Once the volunteer accountant, like Eng, is finished with the entire process, a supervisor does a quality review to ensure that all the information is correct and was inputted properly.

The final step is to tell the State of Illinois the client’s bank account number and routing number so they can receive a direct deposit of their refund.

Ivy Fishman, senior in LAS, said her mom does her taxes for her since her mom is an accountant, so Fishman does not have to worry about them each year.

However, not every student has a parent who is an accountant.

Stephany Burz, junior in LAS, said she is worried about doing taxes this year as she has never done them before. Burz is making her boyfriend file her return since he has previous experience with taxes.

Regardless if students are in a situation like Burz or Fishman, there are services and software available that simplify the tax return process.

Tax software, like TurboTax, can help students file their tax returns. TurboTax offers a free federal and state tax edition. Software programs like this walk the users through each step and break down the process.

To begin, students create an account. The online software then asks for basic personal information like the filer’s name, marital status, zip code and financial information.

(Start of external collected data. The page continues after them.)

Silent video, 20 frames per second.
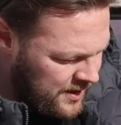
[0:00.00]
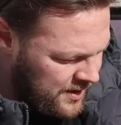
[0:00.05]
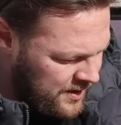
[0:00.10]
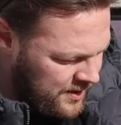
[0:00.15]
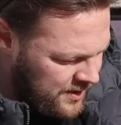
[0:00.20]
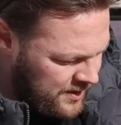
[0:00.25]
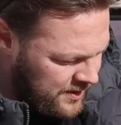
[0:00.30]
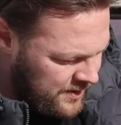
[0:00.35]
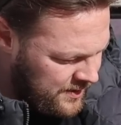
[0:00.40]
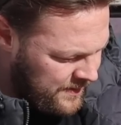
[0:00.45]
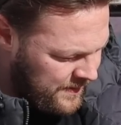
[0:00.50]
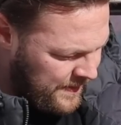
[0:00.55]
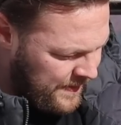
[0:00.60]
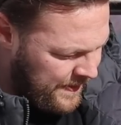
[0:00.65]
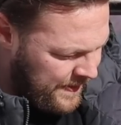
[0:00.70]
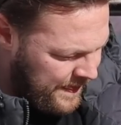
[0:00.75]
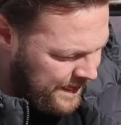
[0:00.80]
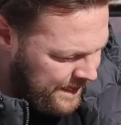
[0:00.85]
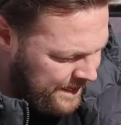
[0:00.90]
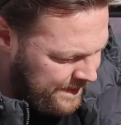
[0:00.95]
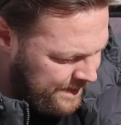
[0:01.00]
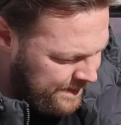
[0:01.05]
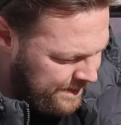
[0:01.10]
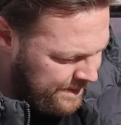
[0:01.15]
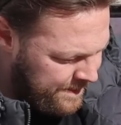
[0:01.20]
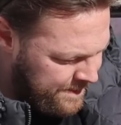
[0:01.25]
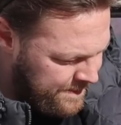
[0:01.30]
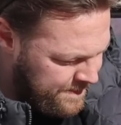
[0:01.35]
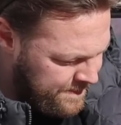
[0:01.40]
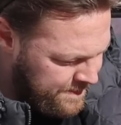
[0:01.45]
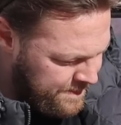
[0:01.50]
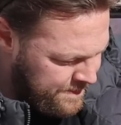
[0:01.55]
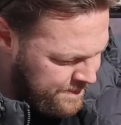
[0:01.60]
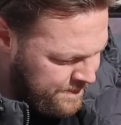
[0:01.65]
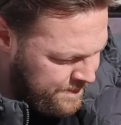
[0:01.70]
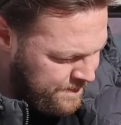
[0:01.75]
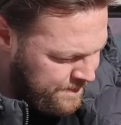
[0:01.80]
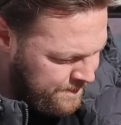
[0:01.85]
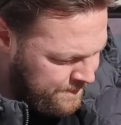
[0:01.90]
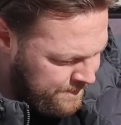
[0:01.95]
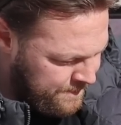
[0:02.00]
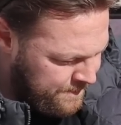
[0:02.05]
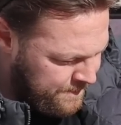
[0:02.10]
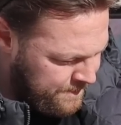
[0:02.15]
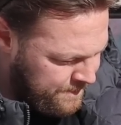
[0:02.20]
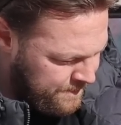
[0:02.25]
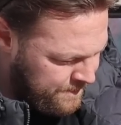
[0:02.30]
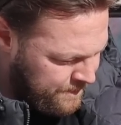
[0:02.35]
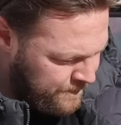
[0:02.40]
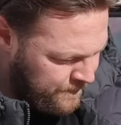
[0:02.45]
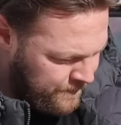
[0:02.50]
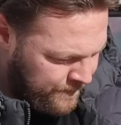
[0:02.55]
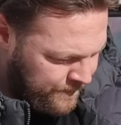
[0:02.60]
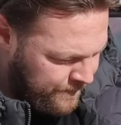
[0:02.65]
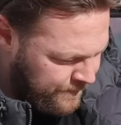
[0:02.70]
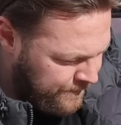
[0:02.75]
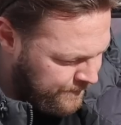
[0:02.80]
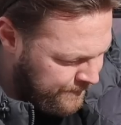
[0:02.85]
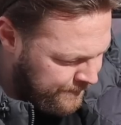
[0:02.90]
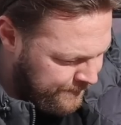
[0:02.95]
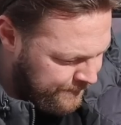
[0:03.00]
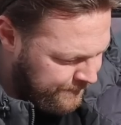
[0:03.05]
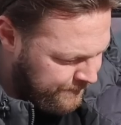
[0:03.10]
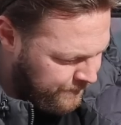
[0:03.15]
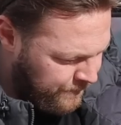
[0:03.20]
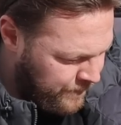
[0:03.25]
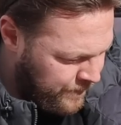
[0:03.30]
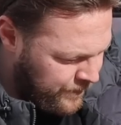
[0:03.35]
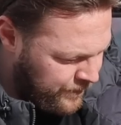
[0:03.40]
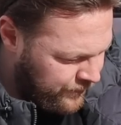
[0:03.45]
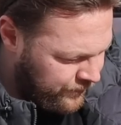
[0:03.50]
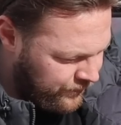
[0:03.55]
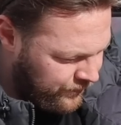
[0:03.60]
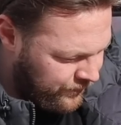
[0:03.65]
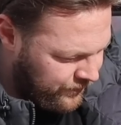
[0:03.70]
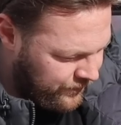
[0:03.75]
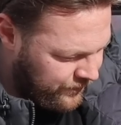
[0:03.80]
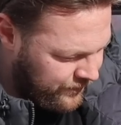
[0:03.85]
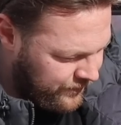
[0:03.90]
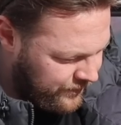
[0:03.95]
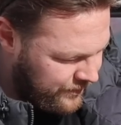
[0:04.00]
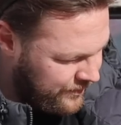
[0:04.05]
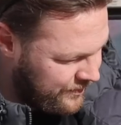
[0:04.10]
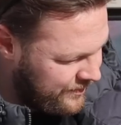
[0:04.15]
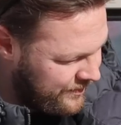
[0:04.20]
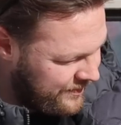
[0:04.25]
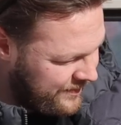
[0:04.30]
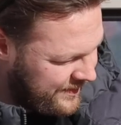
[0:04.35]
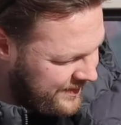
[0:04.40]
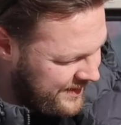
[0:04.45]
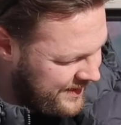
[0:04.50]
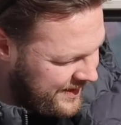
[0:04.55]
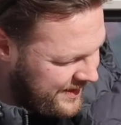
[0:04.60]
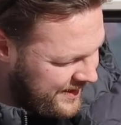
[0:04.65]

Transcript: (silent)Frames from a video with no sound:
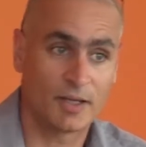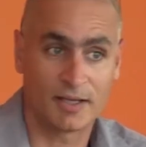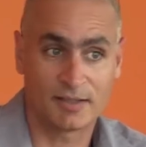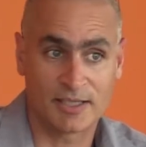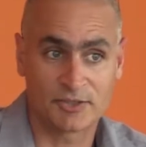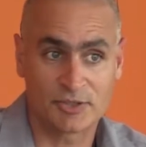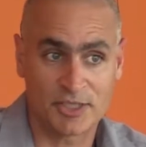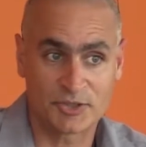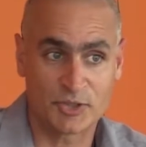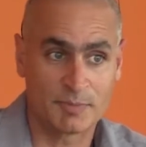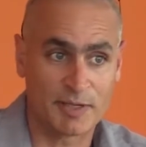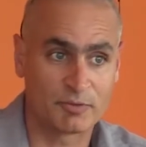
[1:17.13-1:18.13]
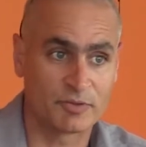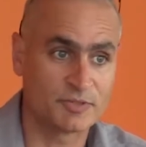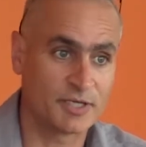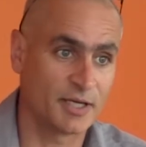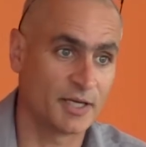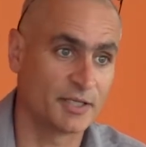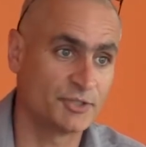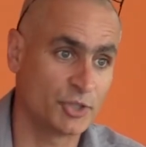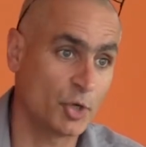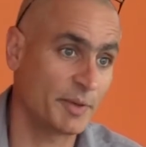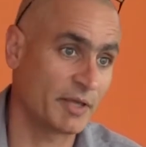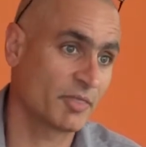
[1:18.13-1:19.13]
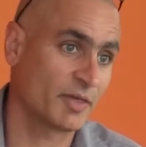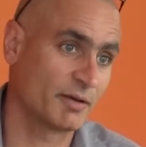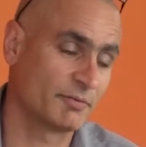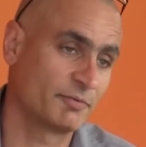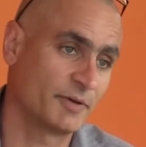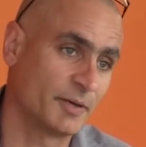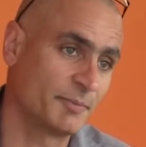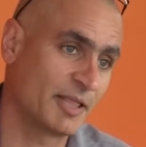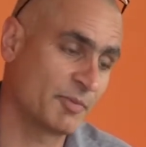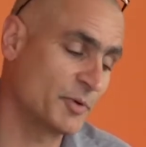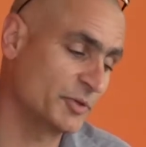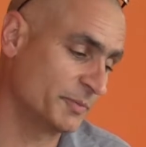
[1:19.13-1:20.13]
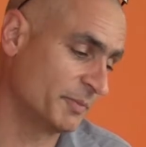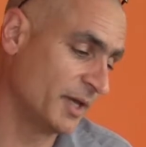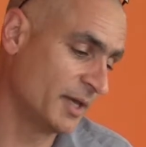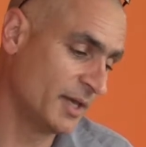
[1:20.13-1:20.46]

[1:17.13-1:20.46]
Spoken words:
I'd like to talk to you about genomics of Plasmodium.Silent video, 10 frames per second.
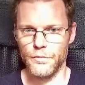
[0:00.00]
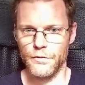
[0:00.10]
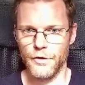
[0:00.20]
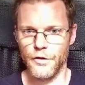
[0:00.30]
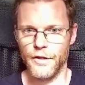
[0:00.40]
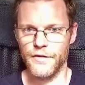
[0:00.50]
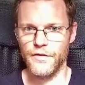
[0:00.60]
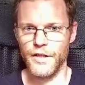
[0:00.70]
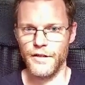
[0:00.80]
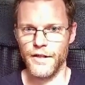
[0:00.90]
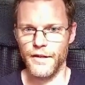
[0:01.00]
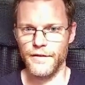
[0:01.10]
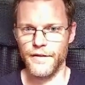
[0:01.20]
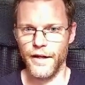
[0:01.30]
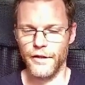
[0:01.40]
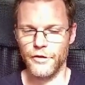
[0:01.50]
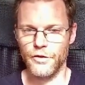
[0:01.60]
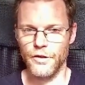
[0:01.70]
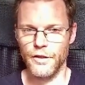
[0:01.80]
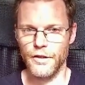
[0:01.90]
can see that it's
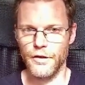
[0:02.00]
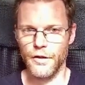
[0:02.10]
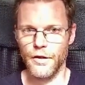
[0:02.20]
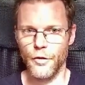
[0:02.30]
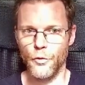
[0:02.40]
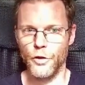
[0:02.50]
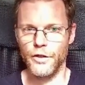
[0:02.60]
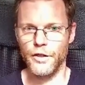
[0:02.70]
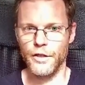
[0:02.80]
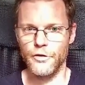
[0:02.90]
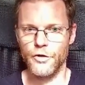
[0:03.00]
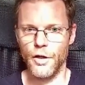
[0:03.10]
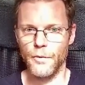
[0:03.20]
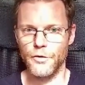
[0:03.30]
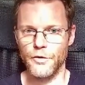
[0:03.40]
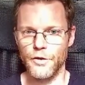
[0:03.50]
actually a 3D geometry.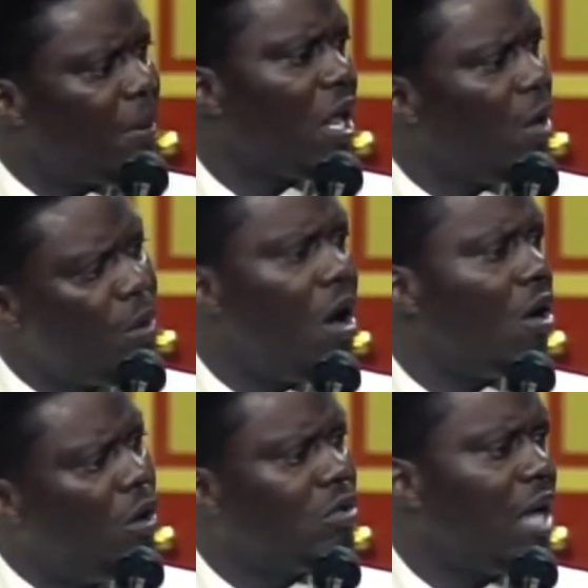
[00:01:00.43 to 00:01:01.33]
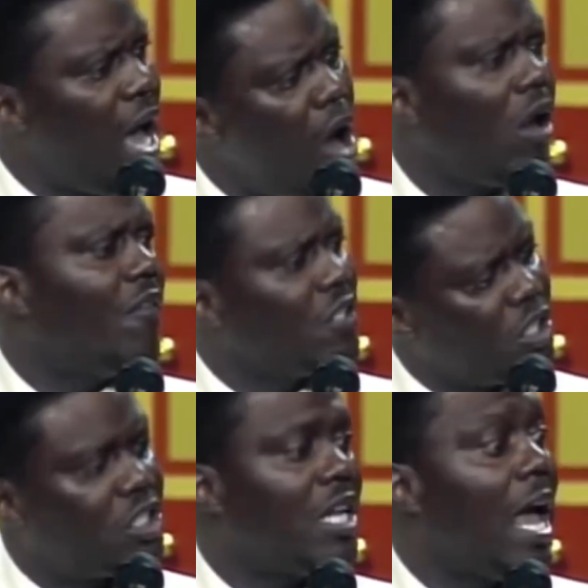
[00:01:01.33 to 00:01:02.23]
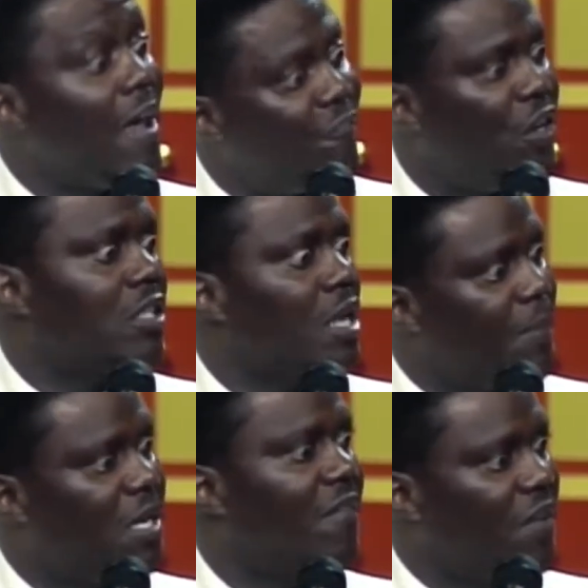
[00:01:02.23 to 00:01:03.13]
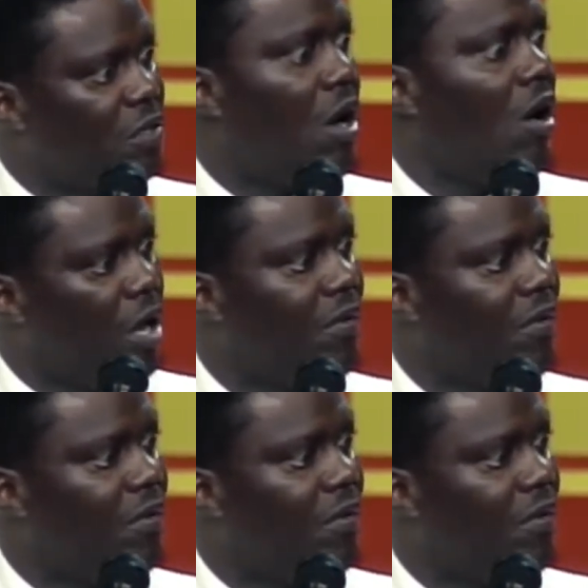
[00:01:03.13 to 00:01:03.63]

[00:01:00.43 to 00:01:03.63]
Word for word: here, we all gonna die, all of us the same fucked up individual, all of us.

The next part involves inputting any income information the filer may have such as a W-2 or interest on a bank account.

Throughout the entire process, the software asks questions that can determine how many credits the filer receives.

Students have potential tax breaks from paying tuition, having loans and attending school full time.

The software informs the user of what kind of deduction they have.

There is an “other” section where the user can fill out any other forms they might have information for to qualify for the largest refund.

After all the paperwork is filled out, the system checks everything over and determines the federal refund size.

Students are also required to pay their state taxes. After completing the federal section, the state taxes are almost finished as the user has input most of the information into the program already.

The system asks a similar series of questions and offers another section where the user can opt to fill out other income sections if applicable.

The program asks if the user qualifies for any of the Illinois credits and tax breaks because they can receive a larger return by claiming some of them.

Once again, the software checks the form over and calculates the refund amount.

The system asks the user to do a final review before they send the return off to the state and federal governments.

Before the software can file, the user must input their registration information again and verify it for safety.

The program tells the user which way is the best to file their information. If an e-file is an option, the process is built into the software. For a mail-in return, the user has to print the file and mail it to the proper office.

Although taxes pose potential worry to student workers, tax software can alleviate some of the stress by making the process simpler.